C'est là que Jacques Testart relève une deuxième "entourloupe", dans l'illusion entretenue de "thérapie génique". "Cela ne marche pas, martèle-t-il. Je souhaiterais être démenti demain mais la génétique ne guérit pas et, ça, on ne le dit pas, alors qu'il y a des investissements colossaux, à la fois idéologiques - dans la société - et matériels, dans les centres de recherche et dans les industries privées. La seule façon de récupérer ces investissements, c'est de se placer du côté où ça marche, c'est-à-dire du diagnostic, et non pas du traitement"... Or, le diagnostic n'a de sens que s'il est prénatal ou - c'est le domaine de prédilection de Jacques Testart - préimplantatoire dans le cas de la procréation assistée, dont la pratique se généralise pour pallier la stérilité des couples. Dès lors que la culture d'ovules en grand nombre serait rendue possible, le diagnostic génétique préimplantatoire ouvrirait la porte à une véritable sélection eugénique en masse des embryons. En vertu de quels critères ? "Qu'est-ce qu'un enfant normal ?" Il n'y a pas de mesure scientifique de la santé. Quel embryon "normal" gagnerait alors le label de la génétique ?

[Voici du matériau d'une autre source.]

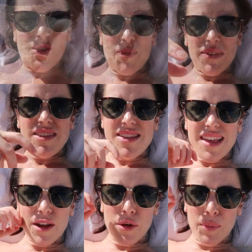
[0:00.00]
We've been
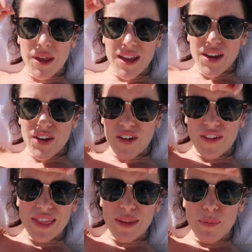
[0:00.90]
set up here
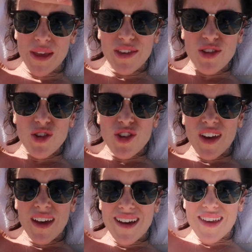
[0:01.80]
on the beach,
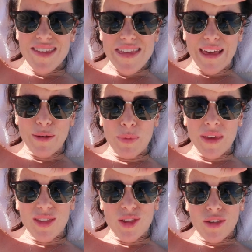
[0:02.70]
on South
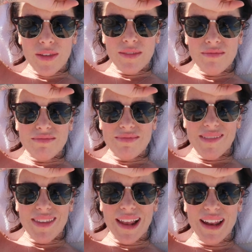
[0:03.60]
Beach.
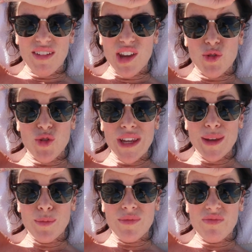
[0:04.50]
It's like a
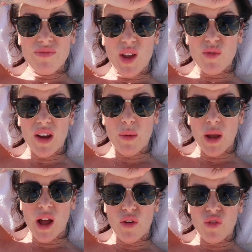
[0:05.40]
dream. I drank
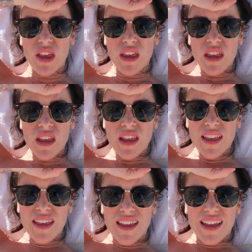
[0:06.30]
my coffee
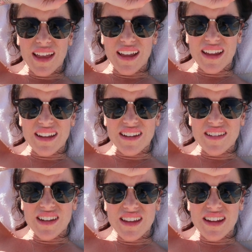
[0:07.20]

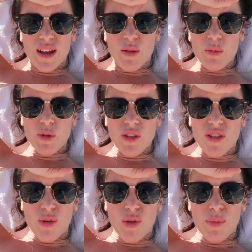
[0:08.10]
and now I'm going to
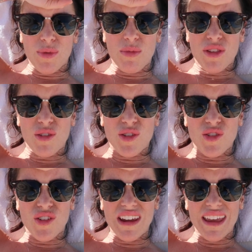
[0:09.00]
soak up some sun
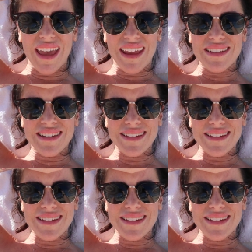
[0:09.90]
and try and get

"Cette sorte d'aspiration de la recherche médicale par les exigences du marché génétique est l'un des effets de l'impuissance médicale. Le diagnostic n'est pas fait pour savoir ce qui va arriver mais pour ce qui pourrait, éventuellement, se produire. C'est cela, "l'homme probable". Jacques Testart poursuit : Dans ce domaine, un marché énorme existe : actes médicaux de plus en plus chers, industries qui fabriquent des sondes génétiques, entreprises qui développent des batteries de tests pour identifier, pas forcément sur l'embryon, des caractéristiques génétiques... Dès que ce système de tests génétiques sera opérant, il y aura un appel d'offre terrible avec ce discours : "On n'a pas le droit de faire un enfant du hasard." Or cette idée de supprimer le hasard est une illusion. Le génome ne définit pas le destin de la personne. Toute une confusion est entretenue avec cette fable du programme qui serait dans les gènes. "Le rôle du gène dans l'occurrence des maladies les plus répandues ?" à part quelques rares maladies monogéniques, quinze ou vingt, dont la mucoviscidose ou les myopathies, on ne peut rien prédire", car pour qu'une pathologie se déclare, il y faut la combinaison de plusieurs facteurs génétiques, eux-mêmes combinés avec des facteurs extragénétiques. Les risques sont infinis et c'est pour cela aussi que la génétique ne peut pas guérir. "L'intérêt du diagnostic alors" C'est d'établir une vérité statistique, qui n'est jamais vraie à l'échelle d'un individu", mais dont l'intérêt économique, et non médical, saute aux yeux. Il suffit de penser aux assureurs, tout prêts à fournir le modèle acceptable de cet "homme probable".

En attendant, on brevette donc, à tour de bras, gène après gène. Les Américains en ont déjà déposé près de 4 000, les Japonais autant, et quel que soit le sérieux que Jacques Testart reconnaît aux positions françaises en matière d'éthique et de précaution, il juge qu'elles seront de peu de poids face au marché mondial qui s'ouvre et à la philosophie des pays qui en sont les principaux acteurs. Alors, il rue dans les brancards et son livre est salubre, instructif, convainquant, et surtout, il permet de garder la tête froide devant les promesses d'un avenir où un coup de gène abolirait le hasard.

Gilles de Staal

(*)Jacques Testart, Des hommes probables (de la procréation aléatoire à la reproduction programmée). Editions du Seuil. 279 pages, 120 francs.